During (and after) the visit
If you've been diagnosed, find out if the condition is temporary or will be ongoing, if it's contagious, or if there's a genetic component that could affect your family. Experts suggest asking how certain the doctor is about the diagnosis—and what else it could be.
If treatment is necessary, the doctor should explain what it will do for your problem, how long it will take to work, side effects to watch for, and possible interactions with medications you're taking. If you need a test, she should tell you how it will help identify the problem, how accurate and reliable it is, how you should prepare, and how and when you'll get the results.
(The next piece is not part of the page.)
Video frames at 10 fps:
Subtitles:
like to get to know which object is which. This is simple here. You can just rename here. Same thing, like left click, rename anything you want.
It's up to you to weigh the benefits against the risks, and doing that wisely requires that you understand the possible complications. The doctor might have to be prompted to offer alternatives, one of which is choosing to do nothing.
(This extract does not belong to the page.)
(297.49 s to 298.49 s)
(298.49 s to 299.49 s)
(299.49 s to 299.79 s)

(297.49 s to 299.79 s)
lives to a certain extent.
While coming armed with questions is smart, bringing stacks of medical research and literature isn't. "I've had people bring 200 pages of information they've put together, and they want my opinion on it," says Beckman. "I'm not going to go home at night and read all this stuff." A better idea: a one-page summary that explains what you've learned and includes a question.
Bringing a trusted friend or family member to an appointment, on the other hand, makes good sense. That person can help keep your story complete, ask questions, and listen on your behalf, especially if you're too sick to focus or upset after receiving bad news. Not everyone is comfortable with the idea. "My mother was a very stubborn person and refused to allow her caregiver to sit in on appointments," Powell says. "But she could hardly hear anything, so I know that she wasn't getting much benefit from her doctor visits." Just no arguing with your companion in front of the doctor. You both need to be on the same page before the appointment so that neither of you is surprised by the other bringing up, or not disclosing, a certain issue.
By staying alert to certain signs, you'll be able to tell quickly whether you and the doctor are the right match. Does she make eye contact, or is she glued to her computer screen? Does she make you feel rushed? Does she show enough warmth and sensitivity, if these are qualities you value? You can tell quickly whether the physician is an authoritative type who makes decisions for his patients, or a collaborative caregiver who wants to work with you to come up with the best solution. "It's all about personality style," says internist Kevin Pho of Nashua, N.H., who blogs at KevinMD.com. "Some patients want a laid-back doctor; others want someone who will get right to the point, or who's always on time. There's a whole spectrum of doctor styles out there. If you don't find a good fit on that visit, by all means, go find another who is a good fit."
Honesty is critical to a successful visit. Holding back embarrassing information or shading the truth could jeopardize your health. If you aren't satisfied with the doctor's recommendations, like waiting things out to see how a condition progresses or taking a certain medication, you'll have to find the resolve to speak up. "Otherwise, you'll go home and just not do it, and that doesn't do anybody any good," Beckman says. "If you're not taking your medications, tell your doctor, and if there's a reason why, tell him—whether it's the side effects or not wanting to deal with being ill."